"""
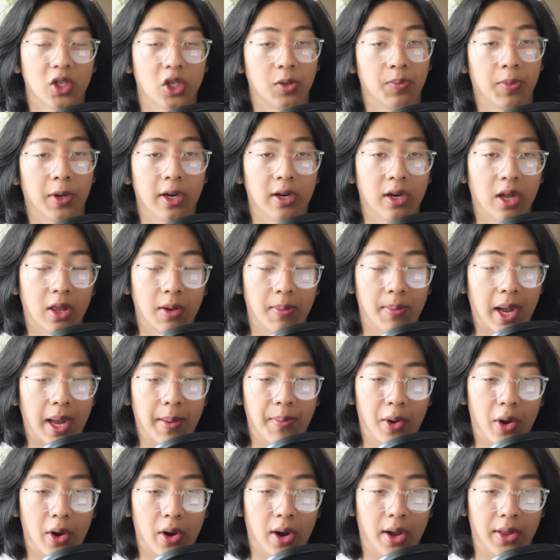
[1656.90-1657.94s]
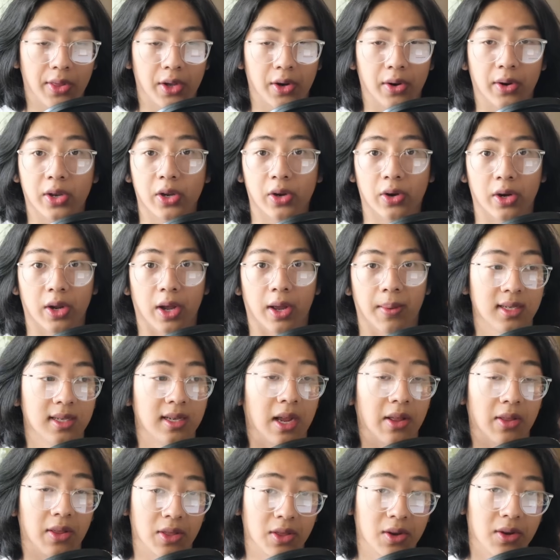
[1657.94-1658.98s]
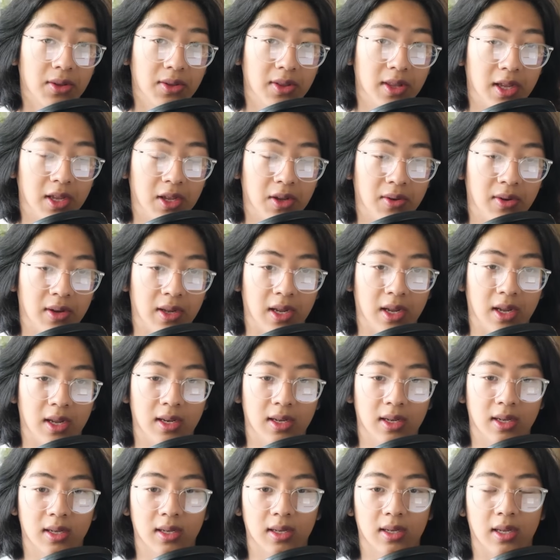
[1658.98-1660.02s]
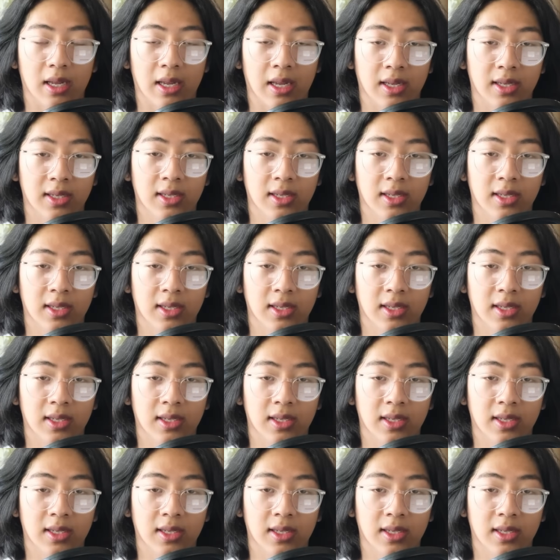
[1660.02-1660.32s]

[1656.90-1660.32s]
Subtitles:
put another bad boy on there and you're good. Now the third thing you need is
"""
HOW TO COMPLETE THIS TASK
Transcribe exactly the portion of the material above that runs from the line containing "[1657.94-1658.98s]" through its last line, omitting all pictures.

RESPONSE TO THE EXERCISE
[1657.94-1658.98s]
[1658.98-1660.02s]
[1660.02-1660.32s]

[1656.90-1660.32s]
Subtitles:
put another bad boy on there and you're good. Now the third thing you need is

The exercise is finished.